Parrainage, mode d’emploi

CLAUDE ANSERMOZ

Le parrainage est presque né avec la Ve République. Et l’élection du chef de l’Etat français au suffrage universel. Pour « filtrer » les candidats fantaisistes. En 1962, la loi impose donc à chaque postulant le soutien écrit de 100 citoyens titulaires d’un mandat exécutif. Devant le nombre toujours plus imposant de candidats. Valéry Giscard d’Estaing décide en 1976 de faire passer le quota nécessaire à 500 paraphes, émanant d’au moins 30 départements. Et de rendre public ces signatures dans le Journal Officiel. Objectif raté puisque les prétendants officiels à la charge suprême étaient 12 en 1974 contre 16 en 2002.

Cette année, 47 289 maires, députés, sénateurs, parlementaires, conseillers généraux et régionaux, conseillers de Paris, maires d’arrondissements de Lyon ou de Marseille peuvent parrainer. Une signature par élu. Pourtant, « syndrome » du 21 avril 2002 oblige, beaucoup de « petits » candidats galèrent. Le système a-t-il atteint ses limites ? Beaucoup d’élus le pensent. Ceux qui avaient « soutenu » Le Pen en 2002, demandent un retour à l’anonymat. D’autres dénoncent les coûts exorbitants de cette procédure - on avance le chiffre de 2000 euros par signature - ou les petits arrangements entre partis. En 2002, par exemple, plusieurs sources ont accusé les proches de Chirac d’avoir aidé Le Pen à récolter sur le fil ses derniers parrainages. Une tactique pour évincer Jospin d’un second tour donné gagnant face à Chirac. Malgré toutes ces critiques, selon un récent sondage du Parisien , seul un tiers les Français pensent qu’il faudrait revoir cette loi.
Ils sont à la peine…

JEAN-MARIE LE PEN Le patron du Front national aurait entre 430 et 450 signatures. Louis Aliot, secrétaire général du FN, déclare à Libé être inquiet sans être « catastrophé ». Le FN a mis sur pied une cellule de 8 permanents salariés.
DOMINIQUE VOYNET Du côté des Verts, on se rassure avec 400 promesses sûres. On chasse les anciens parrains de Noël Mamère (candidat en 2002).
OLIVIER BESANCENOT La Ligue communiste révolutionnaire annonce 420 signatures. La LCR a déjà sollicité 11 000 maires. Le PS ayant demandé à ses élus de ne pas donner de signature, le blocage est total côté « gauches ».

Messages

  • Belle description de notre système politique où les distorsions s’ajoutent aux distorsions pour empêcher le système politique de représenter fidèlement le peuple dont il n’est que mandataire.

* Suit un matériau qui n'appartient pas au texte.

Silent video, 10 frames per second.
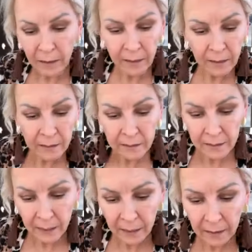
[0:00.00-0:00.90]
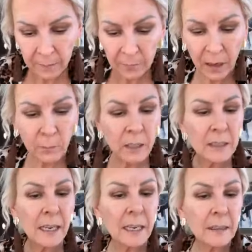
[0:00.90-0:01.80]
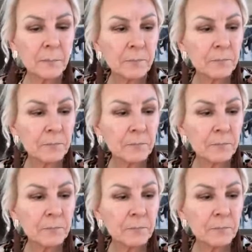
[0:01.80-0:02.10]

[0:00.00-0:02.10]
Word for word: And take, I'm going to take,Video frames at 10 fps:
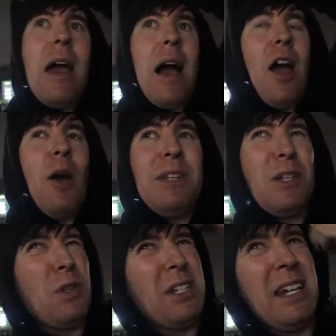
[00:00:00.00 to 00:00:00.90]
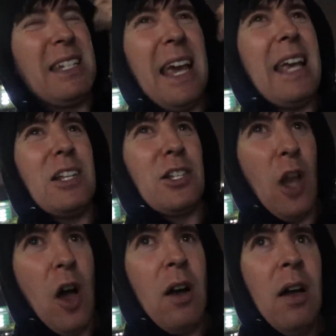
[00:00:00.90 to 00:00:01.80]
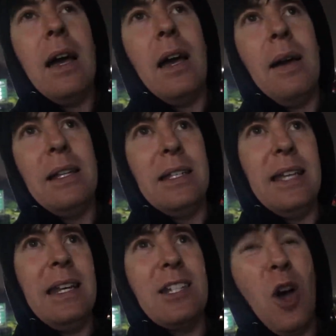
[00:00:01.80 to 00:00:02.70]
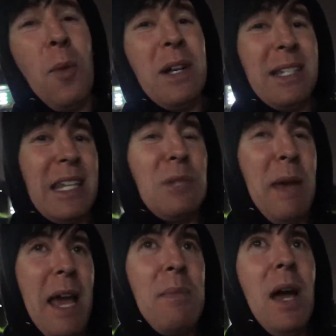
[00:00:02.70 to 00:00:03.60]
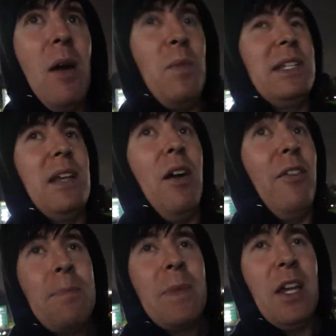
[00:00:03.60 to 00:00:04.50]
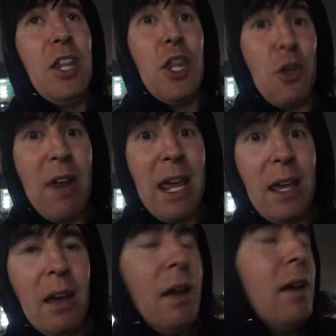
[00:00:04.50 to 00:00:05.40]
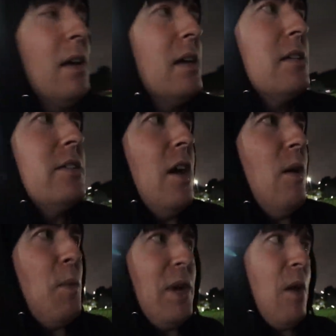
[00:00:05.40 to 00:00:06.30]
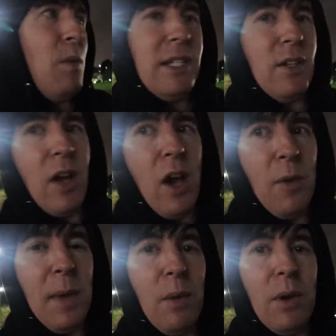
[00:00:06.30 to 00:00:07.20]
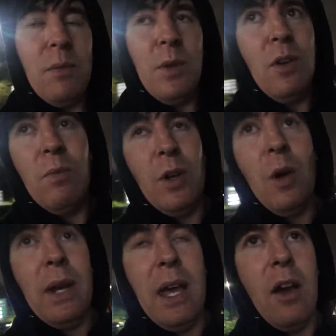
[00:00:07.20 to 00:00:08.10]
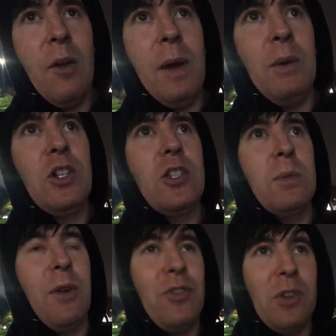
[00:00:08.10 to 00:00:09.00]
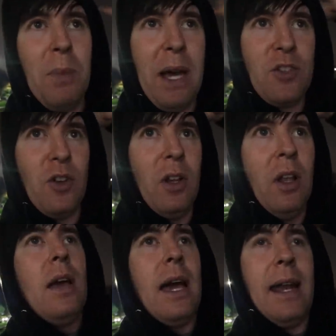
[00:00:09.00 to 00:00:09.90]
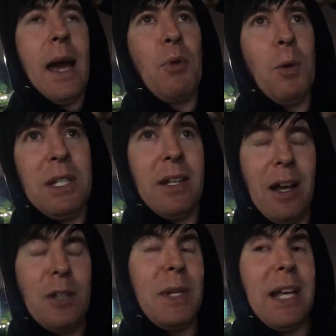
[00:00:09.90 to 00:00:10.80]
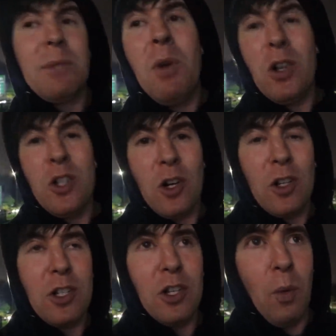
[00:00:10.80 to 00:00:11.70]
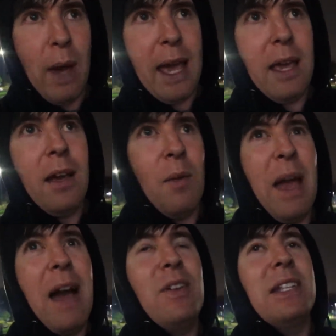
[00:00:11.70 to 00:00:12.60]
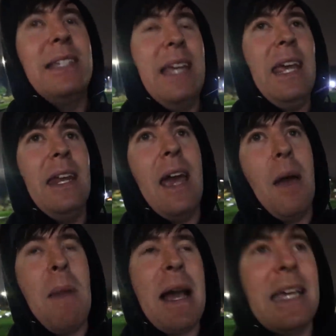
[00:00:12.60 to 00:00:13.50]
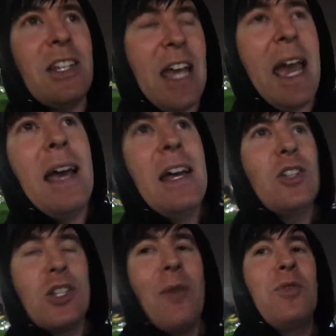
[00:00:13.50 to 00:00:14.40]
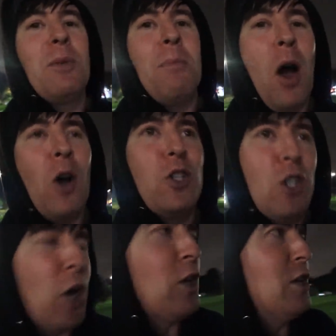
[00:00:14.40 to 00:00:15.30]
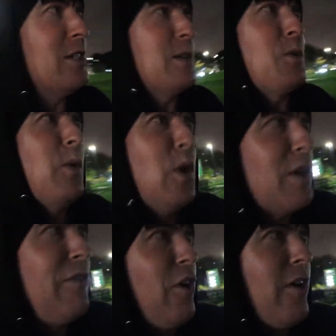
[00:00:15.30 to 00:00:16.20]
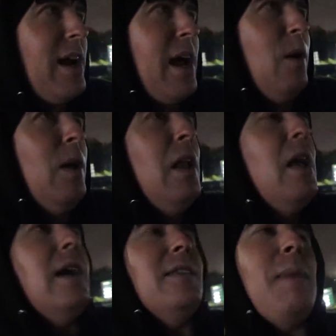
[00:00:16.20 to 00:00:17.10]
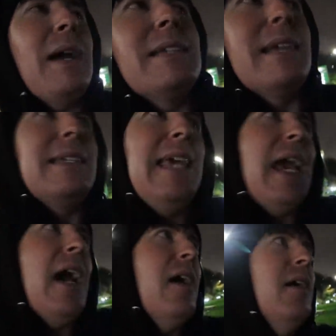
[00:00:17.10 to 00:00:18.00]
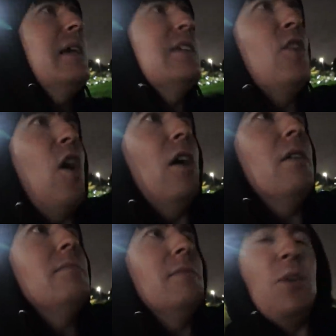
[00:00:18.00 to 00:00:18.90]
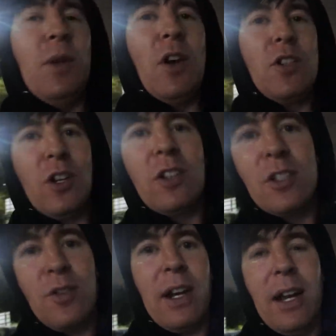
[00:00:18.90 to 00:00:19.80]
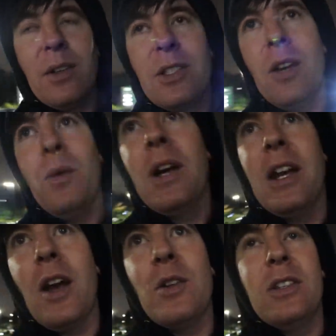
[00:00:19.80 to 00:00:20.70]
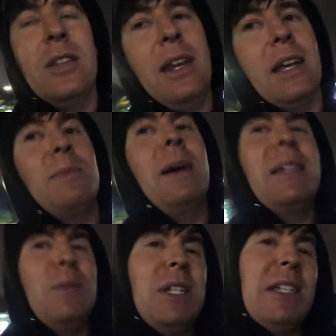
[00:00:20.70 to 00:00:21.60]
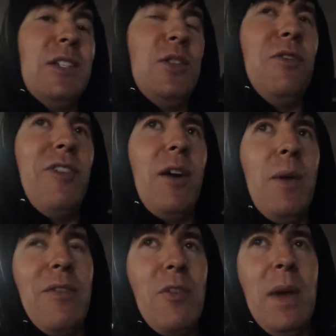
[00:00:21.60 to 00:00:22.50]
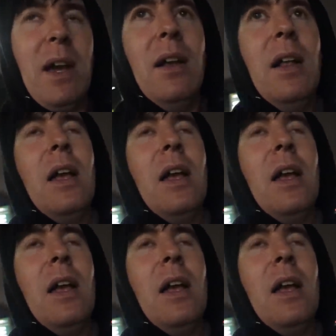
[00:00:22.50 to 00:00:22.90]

I hope this wasn't gonna take as long as it did. It's almost 6 p.m. now and we set off at 3. So and we're still not home yet, we're nowhere near home yet. We just stopped off for some petrol. And I promised the girls we'd get some hot chocolates on the way. And we haven't seen a Mackie's yet to stop for some hot chocolates. That's what we're looking for right now. And the Mackie's that's here is not doing hot chocolates right now. So we're gonna go to the next Mackie's, which isn't too far away from here.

    L’histoire des 500 signatures, pour éliminer une surabondance de candidats, est avant tout une façon de ne pas mettre en cause le régime présidentiel.
    Les signatures de personnes déjà élues ne sont qu’une façon de faire verrouiller par la caste des élus, l’arrivée de candidats concurrents. C’est très peu démocratique.

    Et du point de vue arithmético-démocratique, c’est encore plus farfelu.
    Si l’on accepte (pouquoi pas, encore que..., mais ce n’est pas le sujet ici) l’idée de communes de 50 habitants qui administrent "toutes seules" leur territoire. L’idée que la signature d’un maire élu par 20 personnes pèse autant que celle d’un député élu par 20000 personnes est étrange. D’autant que si 80% des habitants du pays sont des citadins, les petites communes renversent le pourcentage. Seules des signatures de citoyens auraient une valeur. Mais quoi qu’on fasse une personne unique NE PEUT PAS à elle seule être représentative du peuple et avoir autant de pouvoir, au point de reconstituer à l’Elysée un gouvernement bis.

    C’est le régime présidentiel qu’il faut abolir.

    Et quand on voit qu’avec 30% des voix un parti peut avoir 60% des sièges à l’assemblée, on a plutôt honte de notre système politique.

    Il est urgent de redémocratiser la république. Il ne suffit pas de clamer "6ème république", car derrière ce numéro on trouve n’importe quoi.